Targeting Neurons Based on Their Connectivity -- One focus of our work is on engineering systems for identifying and manipulating neurons that are directly synaptically connected either to a targeted single neuron or to a genetically-defined neuronal population of interest. The first system for such “monosynaptic tracing” was invented by Ian and colleagues at the Salk Institute in 2007 and has become a widely used technique in neuroscience, remaining the best (or even only) way of identifying cells directly connected to a targeted neuronal group without prior information. The original system, based on rabies virus, is not without its drawbacks, however, and we are currently improving it dramatically. In one arm of the work, we are developing a version of the system that is completely nontoxic to neurons: whereas the first-generation rabies virus is toxic to neurons on a timescale of ~2 weeks, a second-generation rabies virus that we have developed leaves neurons alive and completely healthy indefinitely.

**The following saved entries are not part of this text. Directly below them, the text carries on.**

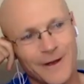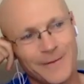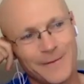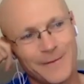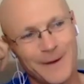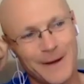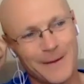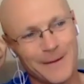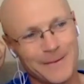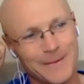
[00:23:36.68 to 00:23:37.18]

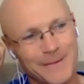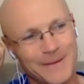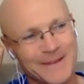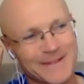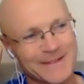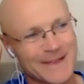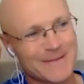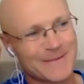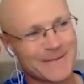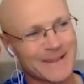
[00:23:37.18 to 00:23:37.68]
probably because
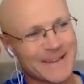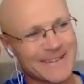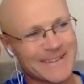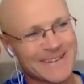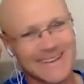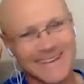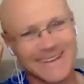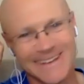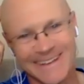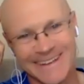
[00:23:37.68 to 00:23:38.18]
I'm
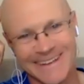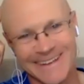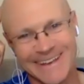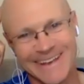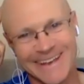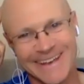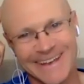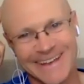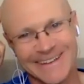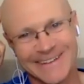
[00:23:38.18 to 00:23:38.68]
lazy.
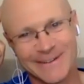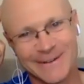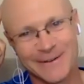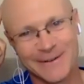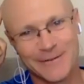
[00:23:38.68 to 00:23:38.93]
And so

In a second arm of the research, we are developing systems for anterograde monosynaptic tracing: whereas the existing monosynaptic tracing system only identifies neurons directly presynaptic to a targeted neuronal population, the systems that we are developing are for identification, study, and manipulation of those neurons that are directly postsynaptic to the targeted cells. Both of these efforts should result in techniques that are transformatively useful for neuroscience.

Targeting Neurons Based on Their Gene Expression Patterns -- A second major focus is on devising ways of targeting important subtypes of neurons for expression of transgenes in the brains of animals that have not been genetically modified, with the eventual goal of allowing the use of our novel techniques in human patients. Therapies such as deep brain stimulation (DBS) can be life-changing for patients suffering from diseases such as Parkinson’s Disease, but it relies on nonspecific electrical stimulation of all neurons and processes within the vicinity of the electrode, often causing severe deleterious side effects. Neuroscience is far ahead of neurology in the precision with which neuronal populations can be stimulated: in the last decade, neuroscience has been revolutionized by the invention of “optogenetics”, or the control of neurons using light alone by means of special genes encoding “opsins” that can be expressed in the neurons to be controlled. Optogenetics is only useful, however, when the opsins can be specifically expressed in functionally meaningful groups of neurons, instead of nonspecifically within all types of neurons in a given part of the brain. Because the best current way of restricting opsin expression to specific neuron types is to use genetically modified rats and mice, this requirement has meant that optogenetics has so far been used almost exclusively in rodents, and has not been available for therapeutic purposes in human patients at all. We are currently engineering systems for targeting specific, functionally meaningful, and clinically important neuronal subtypes for expression of optogenetic genes. Our hope is that this will result in a new paradigm for targeted optogenetic deep brain stimulation in human patients.”